- _Exercise description_: A complete, exact copy of the data is the required answer.

- _Collected data entries_:
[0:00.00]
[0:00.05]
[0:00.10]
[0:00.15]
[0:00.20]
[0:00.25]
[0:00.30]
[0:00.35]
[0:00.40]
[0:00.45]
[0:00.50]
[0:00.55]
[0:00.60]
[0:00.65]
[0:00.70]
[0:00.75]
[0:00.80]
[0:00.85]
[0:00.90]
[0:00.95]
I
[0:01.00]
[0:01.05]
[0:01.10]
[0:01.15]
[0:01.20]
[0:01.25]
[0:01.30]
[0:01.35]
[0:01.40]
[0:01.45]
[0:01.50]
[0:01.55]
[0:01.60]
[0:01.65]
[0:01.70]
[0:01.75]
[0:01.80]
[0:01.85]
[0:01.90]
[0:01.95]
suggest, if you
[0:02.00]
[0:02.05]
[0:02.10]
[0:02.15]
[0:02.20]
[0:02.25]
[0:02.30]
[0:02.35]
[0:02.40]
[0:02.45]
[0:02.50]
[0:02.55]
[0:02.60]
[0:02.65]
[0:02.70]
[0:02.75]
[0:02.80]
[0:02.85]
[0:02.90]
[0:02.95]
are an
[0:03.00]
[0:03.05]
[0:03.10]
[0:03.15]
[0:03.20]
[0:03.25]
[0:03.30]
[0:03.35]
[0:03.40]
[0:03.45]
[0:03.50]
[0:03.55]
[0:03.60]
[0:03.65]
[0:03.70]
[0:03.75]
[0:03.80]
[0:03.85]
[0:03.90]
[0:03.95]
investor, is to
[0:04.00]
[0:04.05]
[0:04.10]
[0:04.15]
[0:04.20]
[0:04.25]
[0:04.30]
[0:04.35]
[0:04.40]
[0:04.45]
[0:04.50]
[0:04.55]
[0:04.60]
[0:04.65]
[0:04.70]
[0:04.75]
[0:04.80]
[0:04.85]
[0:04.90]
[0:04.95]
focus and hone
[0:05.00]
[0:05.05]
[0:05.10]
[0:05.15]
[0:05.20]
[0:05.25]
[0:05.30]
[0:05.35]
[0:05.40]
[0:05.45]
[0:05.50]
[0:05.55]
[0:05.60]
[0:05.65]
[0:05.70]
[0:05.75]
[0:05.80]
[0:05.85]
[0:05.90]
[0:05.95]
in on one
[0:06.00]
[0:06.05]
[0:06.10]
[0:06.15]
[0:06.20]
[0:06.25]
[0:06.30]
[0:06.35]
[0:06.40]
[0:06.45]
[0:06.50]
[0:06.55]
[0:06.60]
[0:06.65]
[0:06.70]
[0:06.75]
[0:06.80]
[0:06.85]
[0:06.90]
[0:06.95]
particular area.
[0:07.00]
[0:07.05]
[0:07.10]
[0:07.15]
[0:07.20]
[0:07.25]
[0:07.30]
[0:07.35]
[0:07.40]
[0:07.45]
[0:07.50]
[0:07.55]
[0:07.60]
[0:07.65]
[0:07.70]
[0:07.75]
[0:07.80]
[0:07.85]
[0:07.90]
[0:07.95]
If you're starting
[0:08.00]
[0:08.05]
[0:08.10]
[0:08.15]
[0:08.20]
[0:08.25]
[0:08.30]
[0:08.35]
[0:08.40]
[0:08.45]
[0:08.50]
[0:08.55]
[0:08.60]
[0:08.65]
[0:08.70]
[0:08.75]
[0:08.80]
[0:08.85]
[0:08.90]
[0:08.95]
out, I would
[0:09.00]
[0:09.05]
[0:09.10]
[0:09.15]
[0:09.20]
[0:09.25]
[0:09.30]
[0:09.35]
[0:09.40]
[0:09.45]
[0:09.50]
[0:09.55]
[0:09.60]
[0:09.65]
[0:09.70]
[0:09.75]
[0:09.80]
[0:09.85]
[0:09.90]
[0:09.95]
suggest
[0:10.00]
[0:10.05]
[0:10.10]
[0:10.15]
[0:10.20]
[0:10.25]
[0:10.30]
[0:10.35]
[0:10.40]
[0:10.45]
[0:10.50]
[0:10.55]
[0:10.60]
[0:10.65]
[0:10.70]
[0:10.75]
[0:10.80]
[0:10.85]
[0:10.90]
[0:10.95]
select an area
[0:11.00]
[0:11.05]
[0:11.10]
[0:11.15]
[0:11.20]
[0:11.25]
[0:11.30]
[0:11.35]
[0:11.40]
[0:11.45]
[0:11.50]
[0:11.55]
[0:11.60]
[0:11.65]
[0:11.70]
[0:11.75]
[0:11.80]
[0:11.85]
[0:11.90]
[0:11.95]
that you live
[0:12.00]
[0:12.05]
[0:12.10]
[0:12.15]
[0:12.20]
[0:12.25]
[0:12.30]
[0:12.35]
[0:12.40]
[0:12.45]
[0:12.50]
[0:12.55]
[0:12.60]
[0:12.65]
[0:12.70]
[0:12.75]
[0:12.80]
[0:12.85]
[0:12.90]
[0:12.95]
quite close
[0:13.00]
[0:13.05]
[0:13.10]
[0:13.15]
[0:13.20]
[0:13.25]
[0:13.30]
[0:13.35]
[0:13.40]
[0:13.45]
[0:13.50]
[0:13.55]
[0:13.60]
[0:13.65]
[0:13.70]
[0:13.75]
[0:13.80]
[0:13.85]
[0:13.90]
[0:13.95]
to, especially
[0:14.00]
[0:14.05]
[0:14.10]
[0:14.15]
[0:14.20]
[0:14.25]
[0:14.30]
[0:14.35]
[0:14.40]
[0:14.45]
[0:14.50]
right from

- _The completed task_:
[0:00.00]
[0:00.05]
[0:00.10]
[0:00.15]
[0:00.20]
[0:00.25]
[0:00.30]
[0:00.35]
[0:00.40]
[0:00.45]
[0:00.50]
[0:00.55]
[0:00.60]
[0:00.65]
[0:00.70]
[0:00.75]
[0:00.80]
[0:00.85]
[0:00.90]
[0:00.95]
I
[0:01.00]
[0:01.05]
[0:01.10]
[0:01.15]
[0:01.20]
[0:01.25]
[0:01.30]
[0:01.35]
[0:01.40]
[0:01.45]
[0:01.50]
[0:01.55]
[0:01.60]
[0:01.65]
[0:01.70]
[0:01.75]
[0:01.80]
[0:01.85]
[0:01.90]
[0:01.95]
suggest, if you
[0:02.00]
[0:02.05]
[0:02.10]
[0:02.15]
[0:02.20]
[0:02.25]
[0:02.30]
[0:02.35]
[0:02.40]
[0:02.45]
[0:02.50]
[0:02.55]
[0:02.60]
[0:02.65]
[0:02.70]
[0:02.75]
[0:02.80]
[0:02.85]
[0:02.90]
[0:02.95]
are an
[0:03.00]
[0:03.05]
[0:03.10]
[0:03.15]
[0:03.20]
[0:03.25]
[0:03.30]
[0:03.35]
[0:03.40]
[0:03.45]
[0:03.50]
[0:03.55]
[0:03.60]
[0:03.65]
[0:03.70]
[0:03.75]
[0:03.80]
[0:03.85]
[0:03.90]
[0:03.95]
investor, is to
[0:04.00]
[0:04.05]
[0:04.10]
[0:04.15]
[0:04.20]
[0:04.25]
[0:04.30]
[0:04.35]
[0:04.40]
[0:04.45]
[0:04.50]
[0:04.55]
[0:04.60]
[0:04.65]
[0:04.70]
[0:04.75]
[0:04.80]
[0:04.85]
[0:04.90]
[0:04.95]
focus and hone
[0:05.00]
[0:05.05]
[0:05.10]
[0:05.15]
[0:05.20]
[0:05.25]
[0:05.30]
[0:05.35]
[0:05.40]
[0:05.45]
[0:05.50]
[0:05.55]
[0:05.60]
[0:05.65]
[0:05.70]
[0:05.75]
[0:05.80]
[0:05.85]
[0:05.90]
[0:05.95]
in on one
[0:06.00]
[0:06.05]
[0:06.10]
[0:06.15]
[0:06.20]
[0:06.25]
[0:06.30]
[0:06.35]
[0:06.40]
[0:06.45]
[0:06.50]
[0:06.55]
[0:06.60]
[0:06.65]
[0:06.70]
[0:06.75]
[0:06.80]
[0:06.85]
[0:06.90]
[0:06.95]
particular area.
[0:07.00]
[0:07.05]
[0:07.10]
[0:07.15]
[0:07.20]
[0:07.25]
[0:07.30]
[0:07.35]
[0:07.40]
[0:07.45]
[0:07.50]
[0:07.55]
[0:07.60]
[0:07.65]
[0:07.70]
[0:07.75]
[0:07.80]
[0:07.85]
[0:07.90]
[0:07.95]
If you're starting
[0:08.00]
[0:08.05]
[0:08.10]
[0:08.15]
[0:08.20]
[0:08.25]
[0:08.30]
[0:08.35]
[0:08.40]
[0:08.45]
[0:08.50]
[0:08.55]
[0:08.60]
[0:08.65]
[0:08.70]
[0:08.75]
[0:08.80]
[0:08.85]
[0:08.90]
[0:08.95]
out, I would
[0:09.00]
[0:09.05]
[0:09.10]
[0:09.15]
[0:09.20]
[0:09.25]
[0:09.30]
[0:09.35]
[0:09.40]
[0:09.45]
[0:09.50]
[0:09.55]
[0:09.60]
[0:09.65]
[0:09.70]
[0:09.75]
[0:09.80]
[0:09.85]
[0:09.90]
[0:09.95]
suggest
[0:10.00]
[0:10.05]
[0:10.10]
[0:10.15]
[0:10.20]
[0:10.25]
[0:10.30]
[0:10.35]
[0:10.40]
[0:10.45]
[0:10.50]
[0:10.55]
[0:10.60]
[0:10.65]
[0:10.70]
[0:10.75]
[0:10.80]
[0:10.85]
[0:10.90]
[0:10.95]
select an area
[0:11.00]
[0:11.05]
[0:11.10]
[0:11.15]
[0:11.20]
[0:11.25]
[0:11.30]
[0:11.35]
[0:11.40]
[0:11.45]
[0:11.50]
[0:11.55]
[0:11.60]
[0:11.65]
[0:11.70]
[0:11.75]
[0:11.80]
[0:11.85]
[0:11.90]
[0:11.95]
that you live
[0:12.00]
[0:12.05]
[0:12.10]
[0:12.15]
[0:12.20]
[0:12.25]
[0:12.30]
[0:12.35]
[0:12.40]
[0:12.45]
[0:12.50]
[0:12.55]
[0:12.60]
[0:12.65]
[0:12.70]
[0:12.75]
[0:12.80]
[0:12.85]
[0:12.90]
[0:12.95]
quite close
[0:13.00]
[0:13.05]
[0:13.10]
[0:13.15]
[0:13.20]
[0:13.25]
[0:13.30]
[0:13.35]
[0:13.40]
[0:13.45]
[0:13.50]
[0:13.55]
[0:13.60]
[0:13.65]
[0:13.70]
[0:13.75]
[0:13.80]
[0:13.85]
[0:13.90]
[0:13.95]
to, especially
[0:14.00]
[0:14.05]
[0:14.10]
[0:14.15]
[0:14.20]
[0:14.25]
[0:14.30]
[0:14.35]
[0:14.40]
[0:14.45]
[0:14.50]
right from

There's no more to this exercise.